The entries are to be written out word for word, with their images left out.

[[ RECORD SET, beginning ]]

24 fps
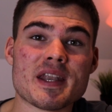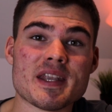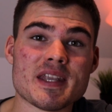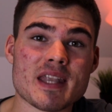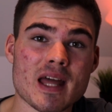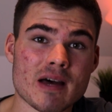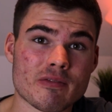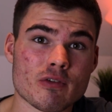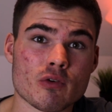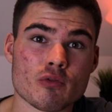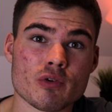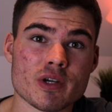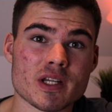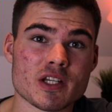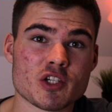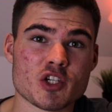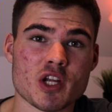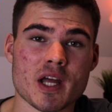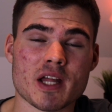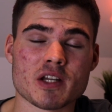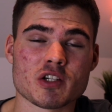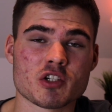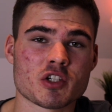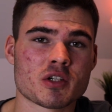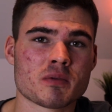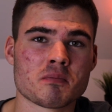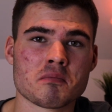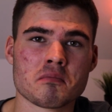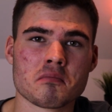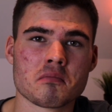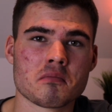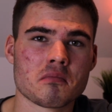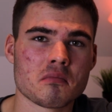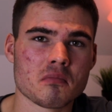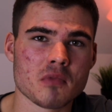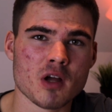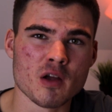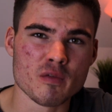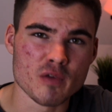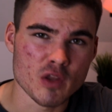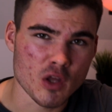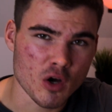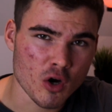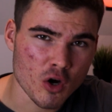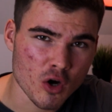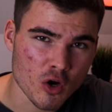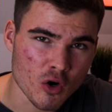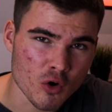never really changed over the
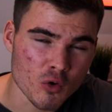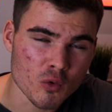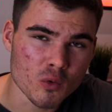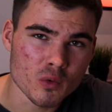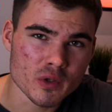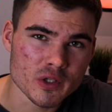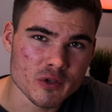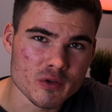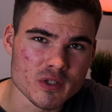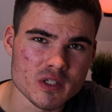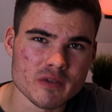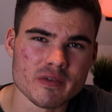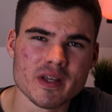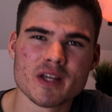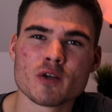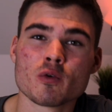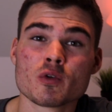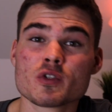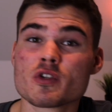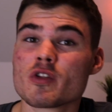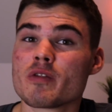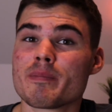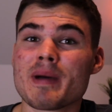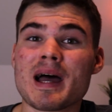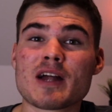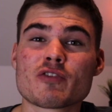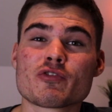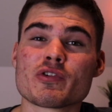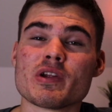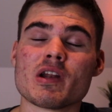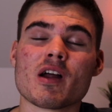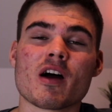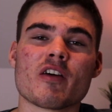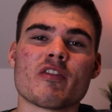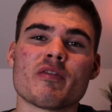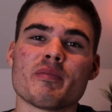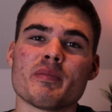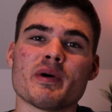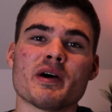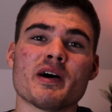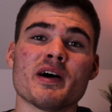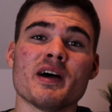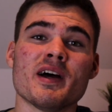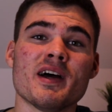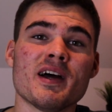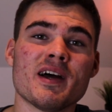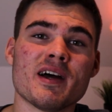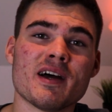whole use of it, and also the battery life, but
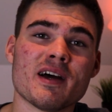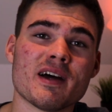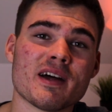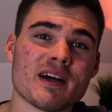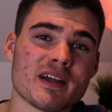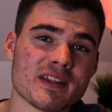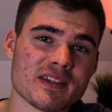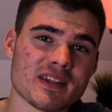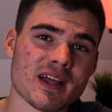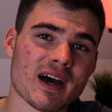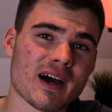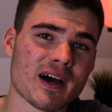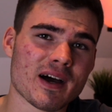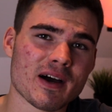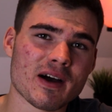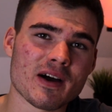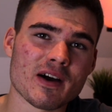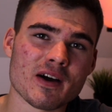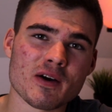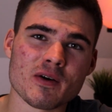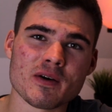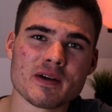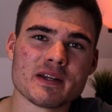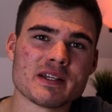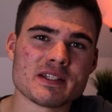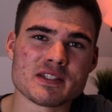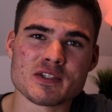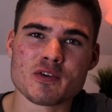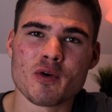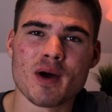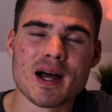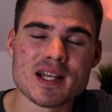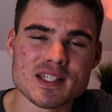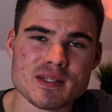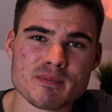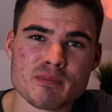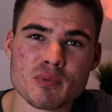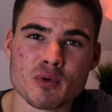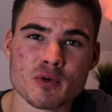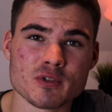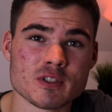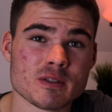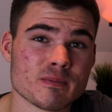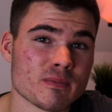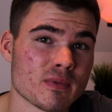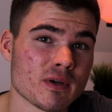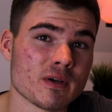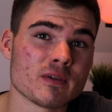that is not as
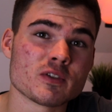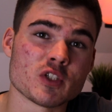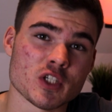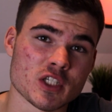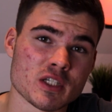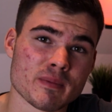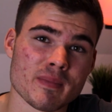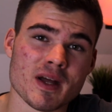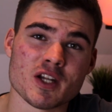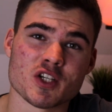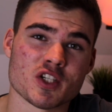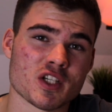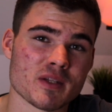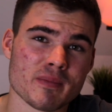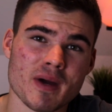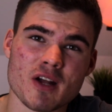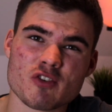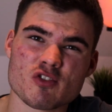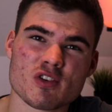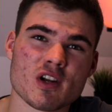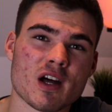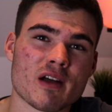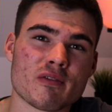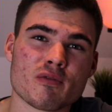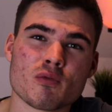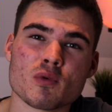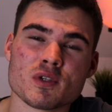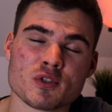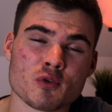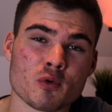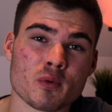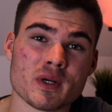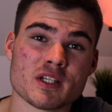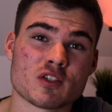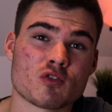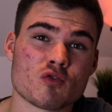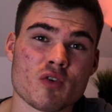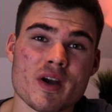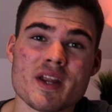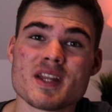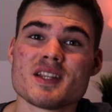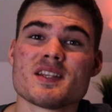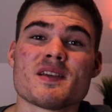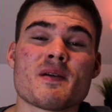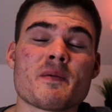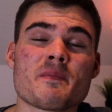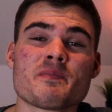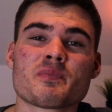important. But just to mention, the battery life was always
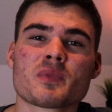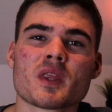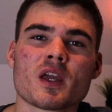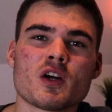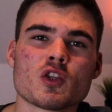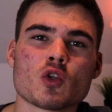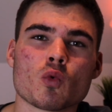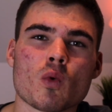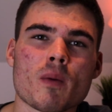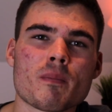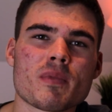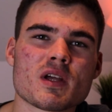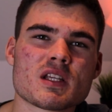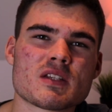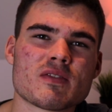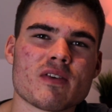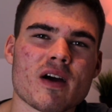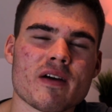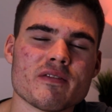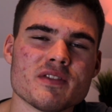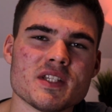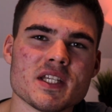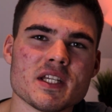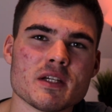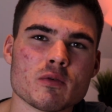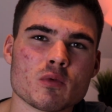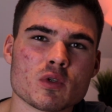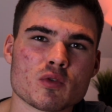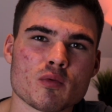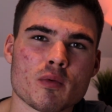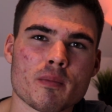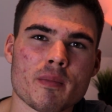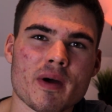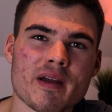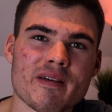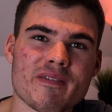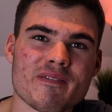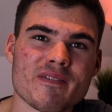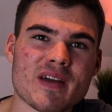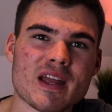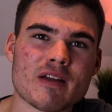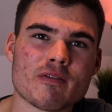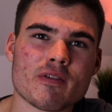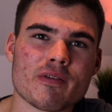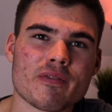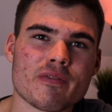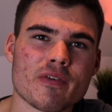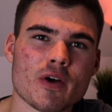great. The OnePlus 5T was one of my
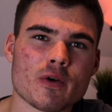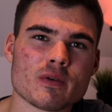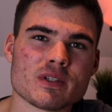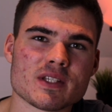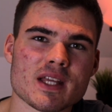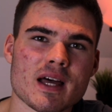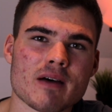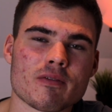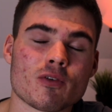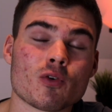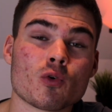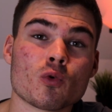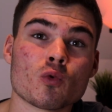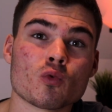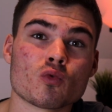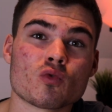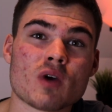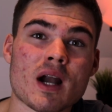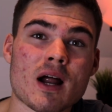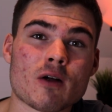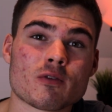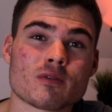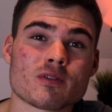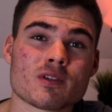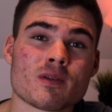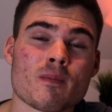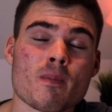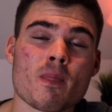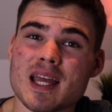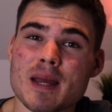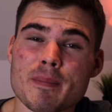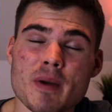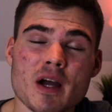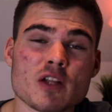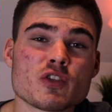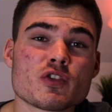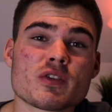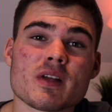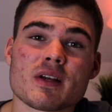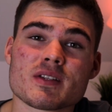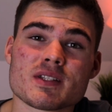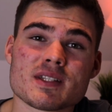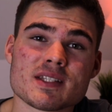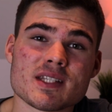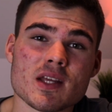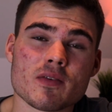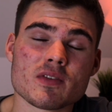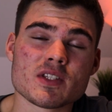favourite phones ever all round. Came out in
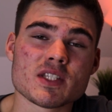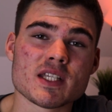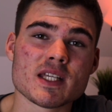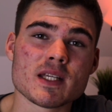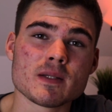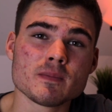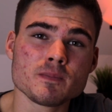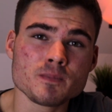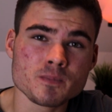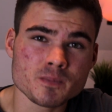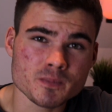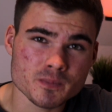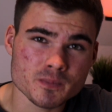2017,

[[ RECORD SET, end ]]

OUTPUT FOR THIS EXERCISE =>
24 fps
never really changed over the
whole use of it, and also the battery life, but
that is not as
important. But just to mention, the battery life was always
great. The OnePlus 5T was one of my
favourite phones ever all round. Came out in
2017,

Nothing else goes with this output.